While I am an observer and chronicler of the market, I'm also a customer and someone that has adopted a cloud model through a partner. In our case, it's GreenPages/Logics One and while their heritage has been an on-premise infrastructure player, I look at them really as a service provider on steroids.

They are a strategic service provider.

The Channel Company is a midsize business and could certainly go to a Verizon for bandwidth and a Rackspace for hosting and others for other services. I don't, and for good reason. If I did I'd need a large IT department that manages all the other things we need from an IT perspective and much of my IT cost would get burned up trying to manage rather than providing service.

The traditional service provider players cannot solve all my problems. But my strategic service provider can and does, and I'm confident the strategic portion of that relationship can cut across any of our needs. From where I sit, this is where the market is headed and strategic service providers like GreenPages/Logics One are going to be the most sought-after players over time.
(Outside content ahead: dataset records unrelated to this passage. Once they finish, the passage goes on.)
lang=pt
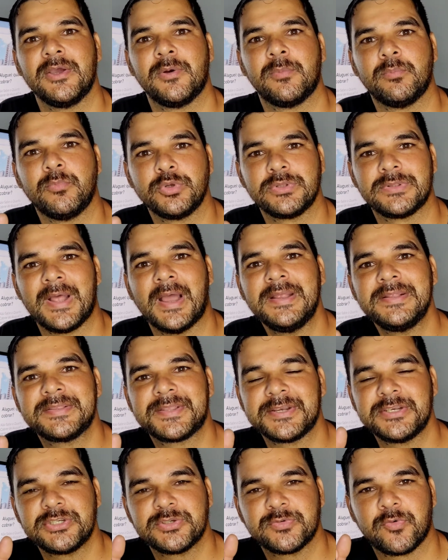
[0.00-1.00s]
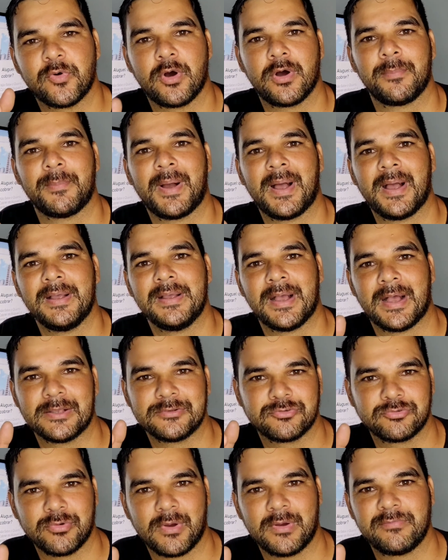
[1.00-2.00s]
mudar e transformar
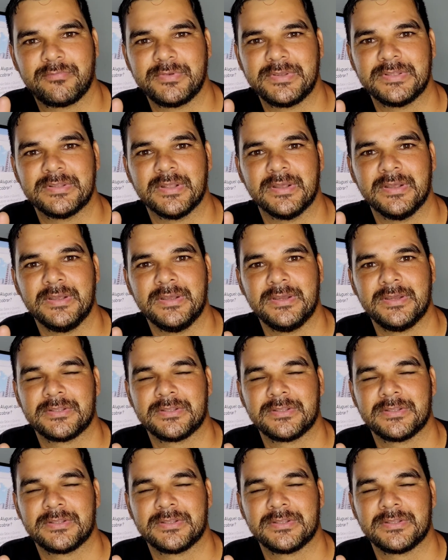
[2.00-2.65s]
a sua vida.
Customers are going to want to engage with these new partners, and vendors would be foolish not to. If you are running a solution provider business today that is not driving 51 percent of profit from the service side of the house, you need to take a hard look at your business and ask how you are going to get there.

The strategic service provider model is emerging because it is all about timing and, as I said, timing is everything. The timing is right for a strategic level of engagement with these players. The timing is right because traditional service providers need strategic service providers to represent them to the customer. And strategic service providers are going to become very powerful and capable of steering customers like me to the technology and business practices they believe are best for my business over the long run.

To me it's not only exciting, but it's where you want to be as a solution provider. It's the model of the future.